Below is a listing. Return the lines from the one that contains "(3.00 s to 4.00 s)" to the one that contains "(11.00 s to 11.40 s)", both ends included, verbatim and with no pictures.

——

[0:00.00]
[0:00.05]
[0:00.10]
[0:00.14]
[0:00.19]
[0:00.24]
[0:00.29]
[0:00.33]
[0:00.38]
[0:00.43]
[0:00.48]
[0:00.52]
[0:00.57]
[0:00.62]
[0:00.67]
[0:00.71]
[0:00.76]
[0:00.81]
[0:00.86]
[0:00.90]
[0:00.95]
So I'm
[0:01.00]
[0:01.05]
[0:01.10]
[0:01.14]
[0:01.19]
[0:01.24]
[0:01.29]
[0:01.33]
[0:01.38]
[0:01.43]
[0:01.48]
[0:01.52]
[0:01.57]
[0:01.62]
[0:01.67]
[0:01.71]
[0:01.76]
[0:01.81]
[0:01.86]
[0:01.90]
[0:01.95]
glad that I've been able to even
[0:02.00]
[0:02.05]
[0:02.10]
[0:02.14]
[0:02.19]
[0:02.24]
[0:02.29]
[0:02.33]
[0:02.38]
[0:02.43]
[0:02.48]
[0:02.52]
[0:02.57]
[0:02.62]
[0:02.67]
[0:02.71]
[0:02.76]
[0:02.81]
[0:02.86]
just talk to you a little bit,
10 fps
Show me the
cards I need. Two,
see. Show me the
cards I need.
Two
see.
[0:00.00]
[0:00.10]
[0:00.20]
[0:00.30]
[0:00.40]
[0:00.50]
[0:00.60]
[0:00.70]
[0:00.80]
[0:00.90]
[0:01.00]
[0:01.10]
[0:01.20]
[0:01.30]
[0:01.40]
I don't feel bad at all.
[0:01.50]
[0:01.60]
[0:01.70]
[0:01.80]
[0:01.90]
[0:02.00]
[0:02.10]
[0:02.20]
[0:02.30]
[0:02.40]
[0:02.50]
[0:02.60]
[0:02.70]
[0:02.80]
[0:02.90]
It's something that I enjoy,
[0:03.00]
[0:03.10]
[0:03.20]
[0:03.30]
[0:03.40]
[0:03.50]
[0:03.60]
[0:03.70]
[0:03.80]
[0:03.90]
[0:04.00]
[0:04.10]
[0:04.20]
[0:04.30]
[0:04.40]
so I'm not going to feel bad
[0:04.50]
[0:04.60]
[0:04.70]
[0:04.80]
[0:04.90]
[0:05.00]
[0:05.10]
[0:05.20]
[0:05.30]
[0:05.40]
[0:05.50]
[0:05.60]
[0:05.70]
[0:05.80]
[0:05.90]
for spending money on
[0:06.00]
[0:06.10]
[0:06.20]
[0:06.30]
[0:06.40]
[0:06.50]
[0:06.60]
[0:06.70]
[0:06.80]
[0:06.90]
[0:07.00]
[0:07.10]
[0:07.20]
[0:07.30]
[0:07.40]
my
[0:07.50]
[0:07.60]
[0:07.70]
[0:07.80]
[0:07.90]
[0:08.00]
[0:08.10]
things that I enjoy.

——

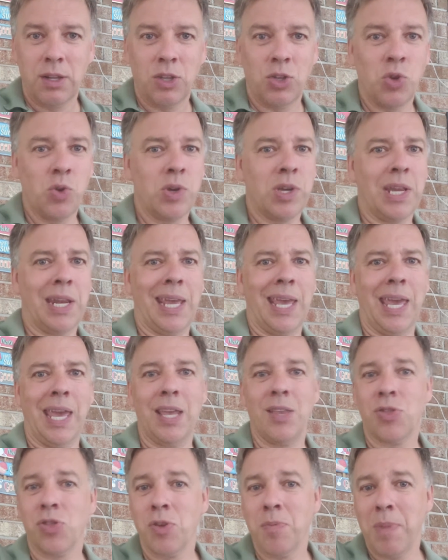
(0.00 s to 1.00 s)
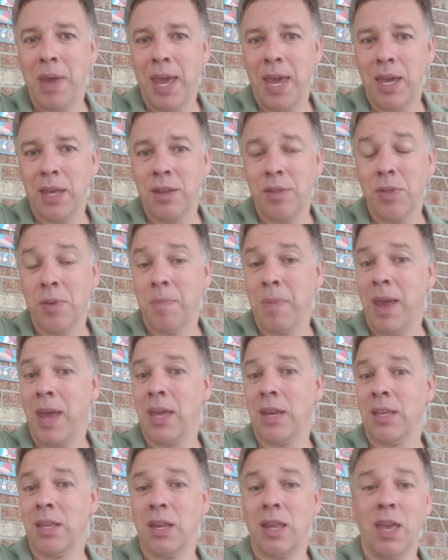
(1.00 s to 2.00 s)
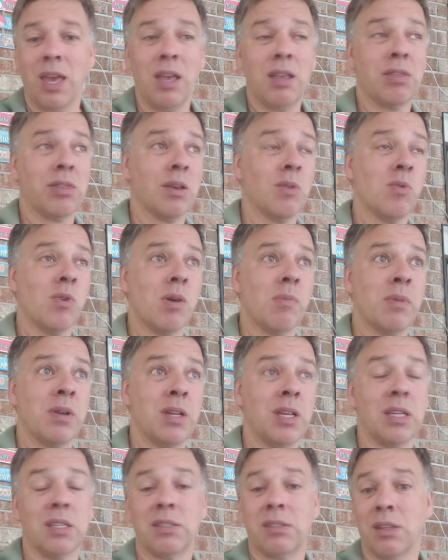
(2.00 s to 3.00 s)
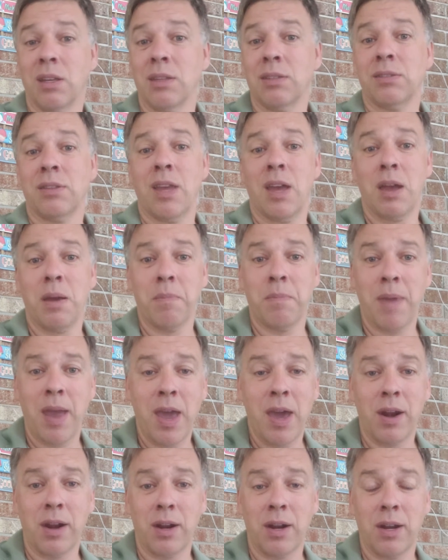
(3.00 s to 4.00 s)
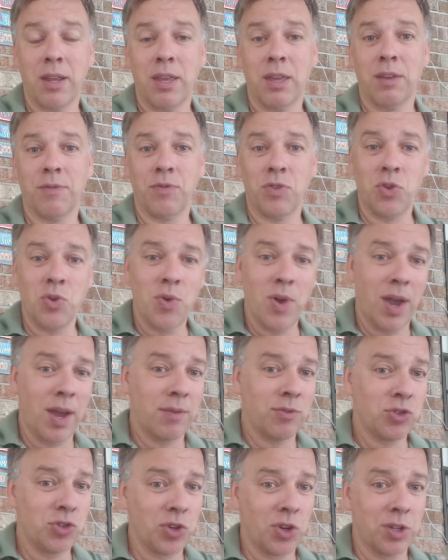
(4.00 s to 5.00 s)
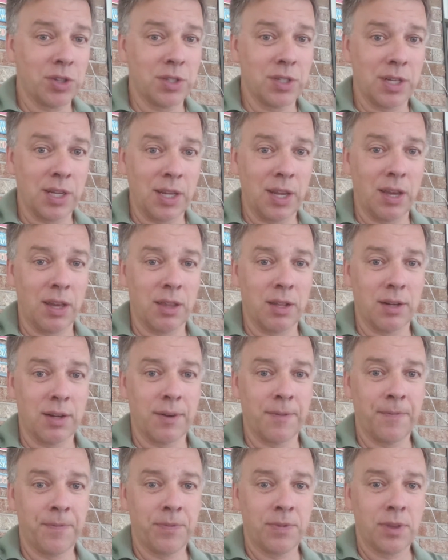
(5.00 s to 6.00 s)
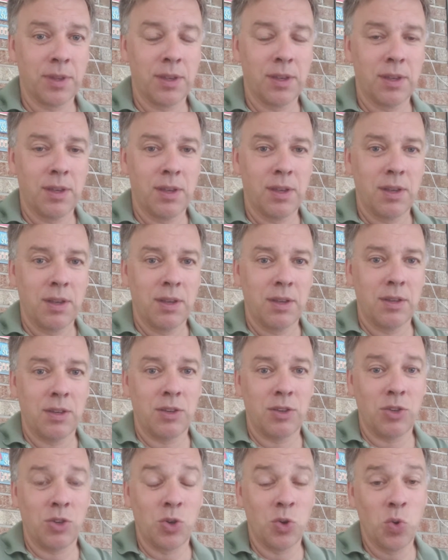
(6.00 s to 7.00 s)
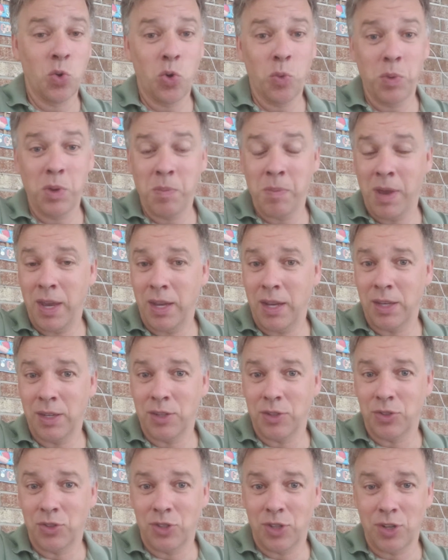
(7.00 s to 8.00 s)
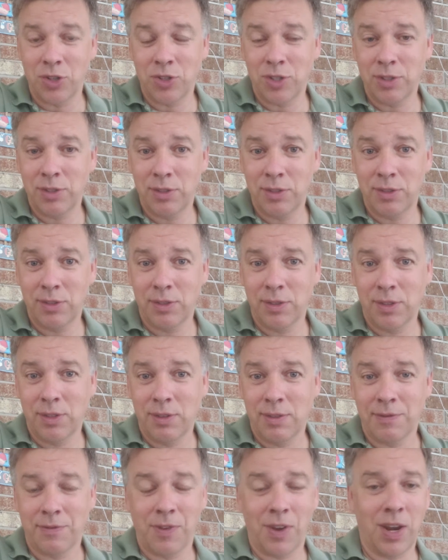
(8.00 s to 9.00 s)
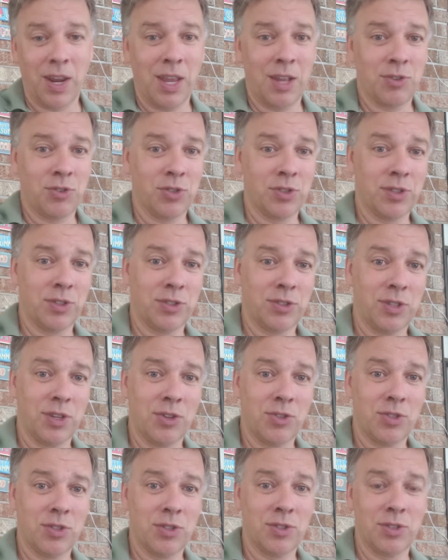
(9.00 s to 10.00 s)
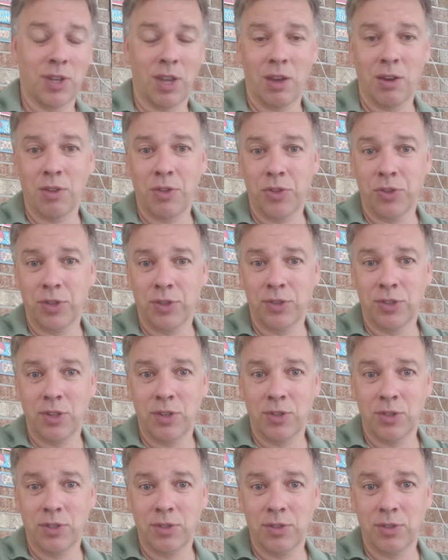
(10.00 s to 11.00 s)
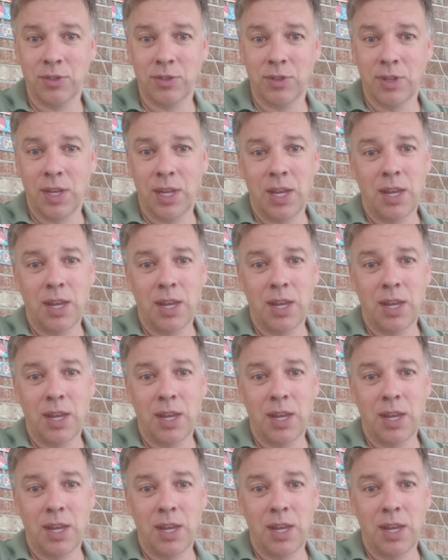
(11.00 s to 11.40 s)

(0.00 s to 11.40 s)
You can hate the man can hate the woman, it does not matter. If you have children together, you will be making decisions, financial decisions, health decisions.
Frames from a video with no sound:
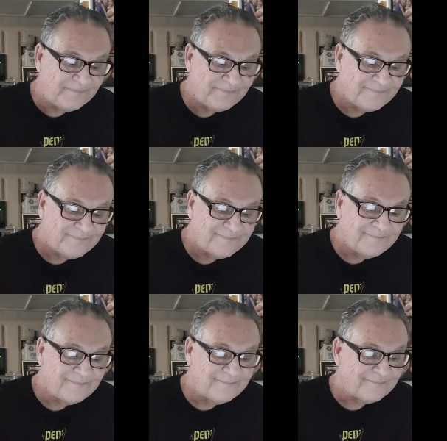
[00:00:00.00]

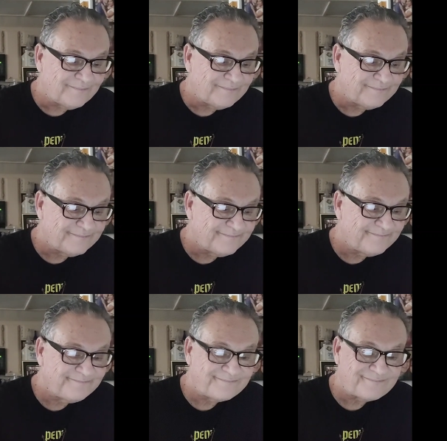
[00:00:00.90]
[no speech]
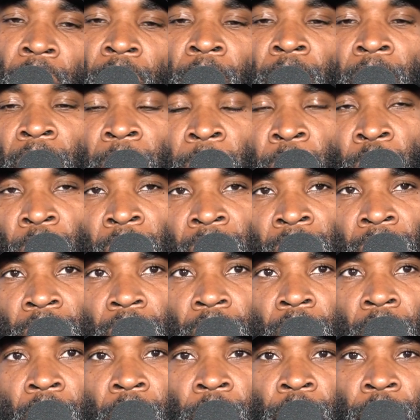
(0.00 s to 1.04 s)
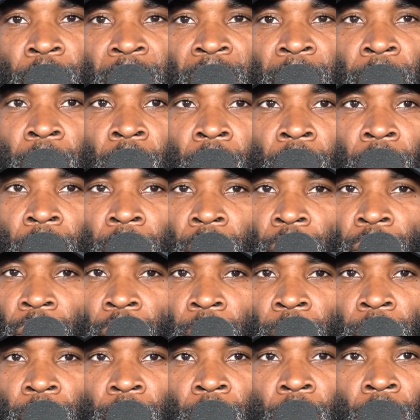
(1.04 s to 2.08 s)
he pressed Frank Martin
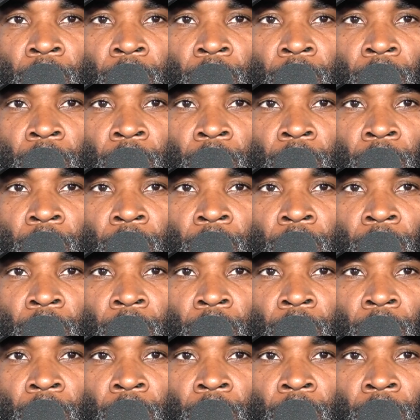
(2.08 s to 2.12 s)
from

——

> Reply to the task
(3.00 s to 4.00 s)
(4.00 s to 5.00 s)
(5.00 s to 6.00 s)
(6.00 s to 7.00 s)
(7.00 s to 8.00 s)
(8.00 s to 9.00 s)
(9.00 s to 10.00 s)
(10.00 s to 11.00 s)
(11.00 s to 11.40 s)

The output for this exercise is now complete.